What the FDA proposed
Outsourcing facilities may compound from a bulk drug substance only when it appears on the 503B bulks list or the finished drug is on the FDA shortage list. Tirzepatide left the shortage list in December 2024, leaving bulks-list inclusion as the last pathway. The FDA reviewed the nominations and concluded these molecules do not belong on the list, and declined to treat affordability as a qualifying clinical need.
How the timeline unfolded
| Date | Action |
|---|---|
| Oct 2 / Dec 19, 2024 | FDA declares the tirzepatide shortage resolved |
| Feb 18, 2025 | 503A enforcement discretion ends |
| Mar 19, 2025 | 503B enforcement discretion ends |
| Apr 30, 2026 | FDA proposes 503B bulks-list exclusion |
| Jun 29, 2026 | Comment period closes; final rule pending |
Why cost is the flashpoint
During the shortage, compounded tirzepatide cost far less than the brand, which is why a large telehealth market formed around it.
What changes and what does not
| Pathway | Status after a final rule |
|---|---|
| 503B outsourcing (bulk) | Foreclosed for tirzepatide |
| 503A patient-specific | Remains lawful with documented need |
| Brand Mounjaro / Zepbound | Unaffected, FDA-approved |
| Compounded FDA status | Unchanged — not FDA-approved |
What patients should do
Ask any provider which pharmacy pathway it uses, how it is adapting to the 2026 rules, and how it documents the clinical basis for each prescription. Compare against our provider-selection guide and the April 2026 FDA action explainer.
Outlook
Because a finalized exclusion would be difficult to reverse without new legislation or a fresh shortage designation, the pathway that enabled industrial-scale compounding is effectively closing. Watch the Federal Register for the final determination rather than clinic blogs, and expect compliant providers to lean on 503A patient-specific compounding or FDA-approved products going forward.
What the comment period debated
The public docket drew sharply divided input. Compounding and telehealth groups argued that access and affordability constitute a real patient need and warned that removing the pathway would strand people who cannot afford brand pricing. Manufacturers and patient-safety advocates countered that FDA-approved products are now available, that copies bypass the approval process, and that the statute defines "clinical need" narrowly, excluding price. The FDA’s proposal sided with the latter reading, which is why a final rule mirroring it would be difficult to reverse without new legislation or a fresh shortage designation.

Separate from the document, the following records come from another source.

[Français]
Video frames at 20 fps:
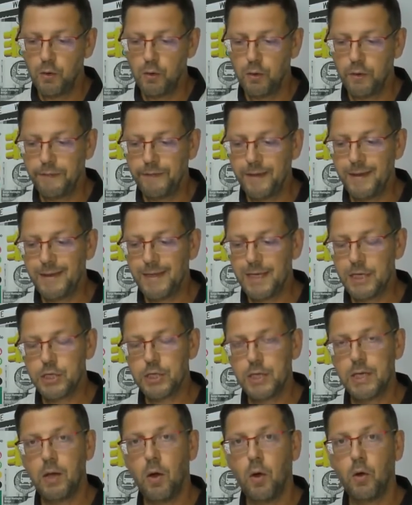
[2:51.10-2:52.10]
Le fait
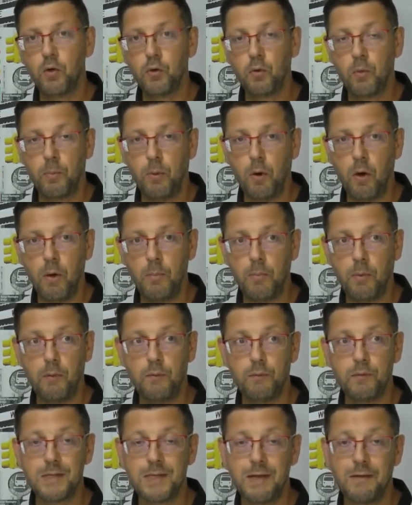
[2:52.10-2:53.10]
d'acheter en nom propre,
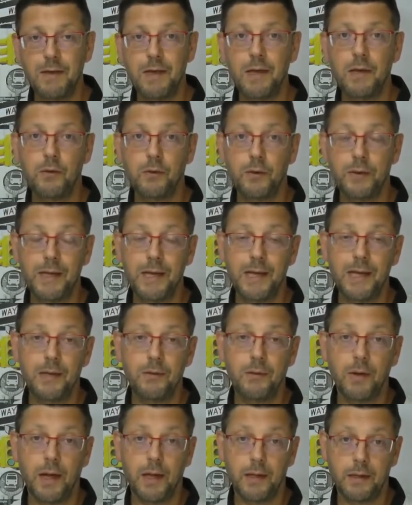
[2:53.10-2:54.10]
vous avez le délai
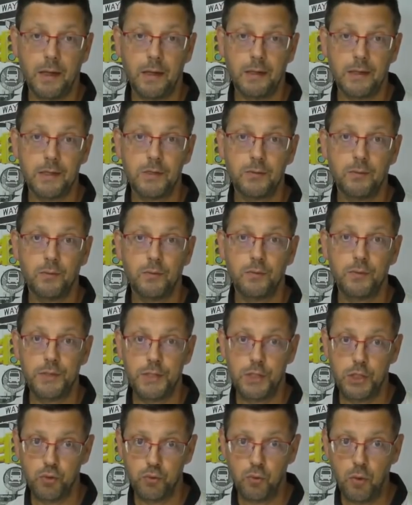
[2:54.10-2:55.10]
de rétractation de
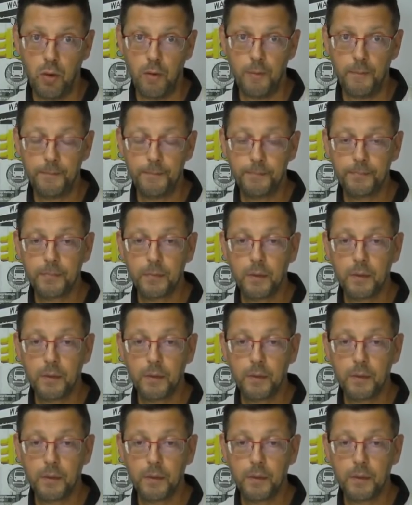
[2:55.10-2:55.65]
10 jours.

How to read the final rule when it lands
When the FDA publishes its final determination, three things will matter most: whether the exclusion is adopted as proposed, whether any carve-outs are added for specific dosage forms or documented allergies, and the effective date. Watch the Federal Register and the FDA’s compounding pages rather than clinic blogs, which sometimes lag or overstate. Until a final rule publishes, the proposal is exactly that, and 503A patient-specific compounding continues under existing rules. Providers that plan ahead now — shifting toward documented patient-specific compounding or FDA-approved products — will absorb the change with the least disruption to patients.
Frequently asked questions
Is compounded tirzepatide banned now?
No. The proposal targets 503B bulk compounding. Patient-specific 503A compounding with documented clinical need remains lawful, and brand tirzepatide is unaffected.

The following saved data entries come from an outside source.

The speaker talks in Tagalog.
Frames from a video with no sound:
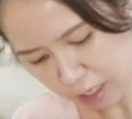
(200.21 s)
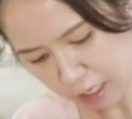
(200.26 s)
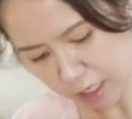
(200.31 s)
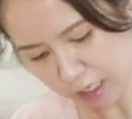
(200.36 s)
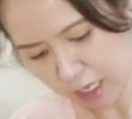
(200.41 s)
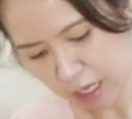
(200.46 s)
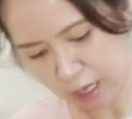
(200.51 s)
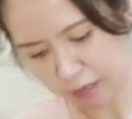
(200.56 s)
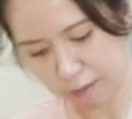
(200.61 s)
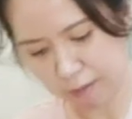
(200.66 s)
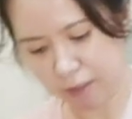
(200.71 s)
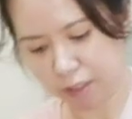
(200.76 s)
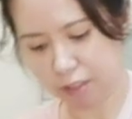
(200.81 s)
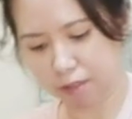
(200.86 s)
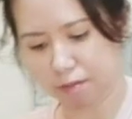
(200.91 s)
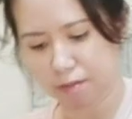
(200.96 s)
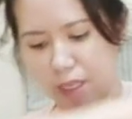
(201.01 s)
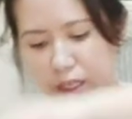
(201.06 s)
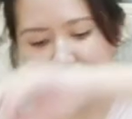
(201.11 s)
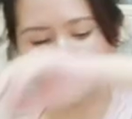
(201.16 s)
Ayan,
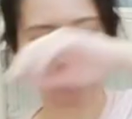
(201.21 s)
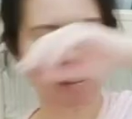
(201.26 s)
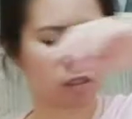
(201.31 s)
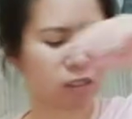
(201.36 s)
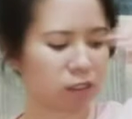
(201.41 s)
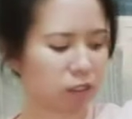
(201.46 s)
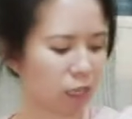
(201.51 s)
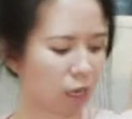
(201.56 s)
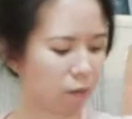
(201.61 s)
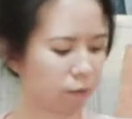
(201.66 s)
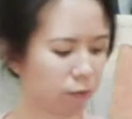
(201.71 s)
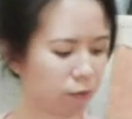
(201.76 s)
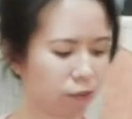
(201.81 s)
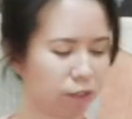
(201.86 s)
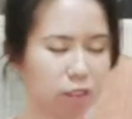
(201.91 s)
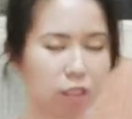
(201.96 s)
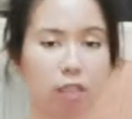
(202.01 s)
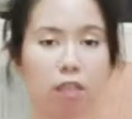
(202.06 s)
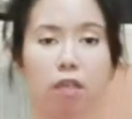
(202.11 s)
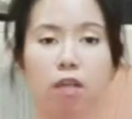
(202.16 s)
med- medyo natapon
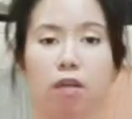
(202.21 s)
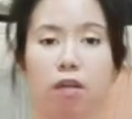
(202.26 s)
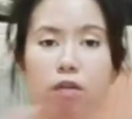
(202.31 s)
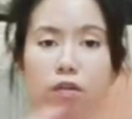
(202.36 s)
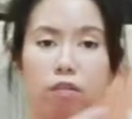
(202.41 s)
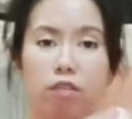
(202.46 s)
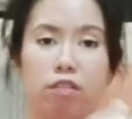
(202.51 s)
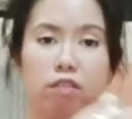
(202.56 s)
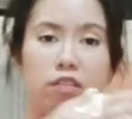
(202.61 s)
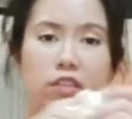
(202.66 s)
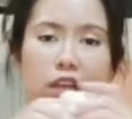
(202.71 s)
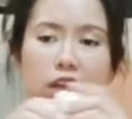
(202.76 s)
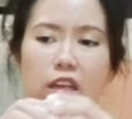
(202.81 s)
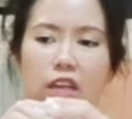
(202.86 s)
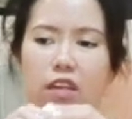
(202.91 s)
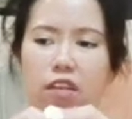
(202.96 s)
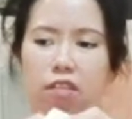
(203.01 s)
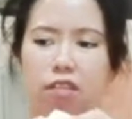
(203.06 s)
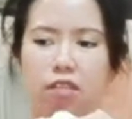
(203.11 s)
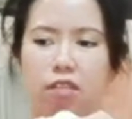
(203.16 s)
siya ng konti.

When could the rule be final?
The comment period closed June 29, 2026. The FDA will weigh comments before a final determination; none had published as of July 9, 2026.
Could a future shortage reopen it?
If finalized as written, the exclusion forecloses the 503B bulk pathway even if a new shortage is declared.
Does this affect my brand prescription?
No. Mounjaro and Zepbound are FDA-approved and are not affected by the 503B compounding proposal.
References
- FDA. FDA proposes to exclude semaglutide, tirzepatide, and liraglutide from the 503B bulks list. April 30, 2026.
- Pharmacy Times. FDA moves to permanently close the door on compounded GLP-1s. 2026.
- FDA. Clarifies policies for compounders as national GLP-1 supply stabilizes.
- 21 U.S. Code § 353b (Section 503B).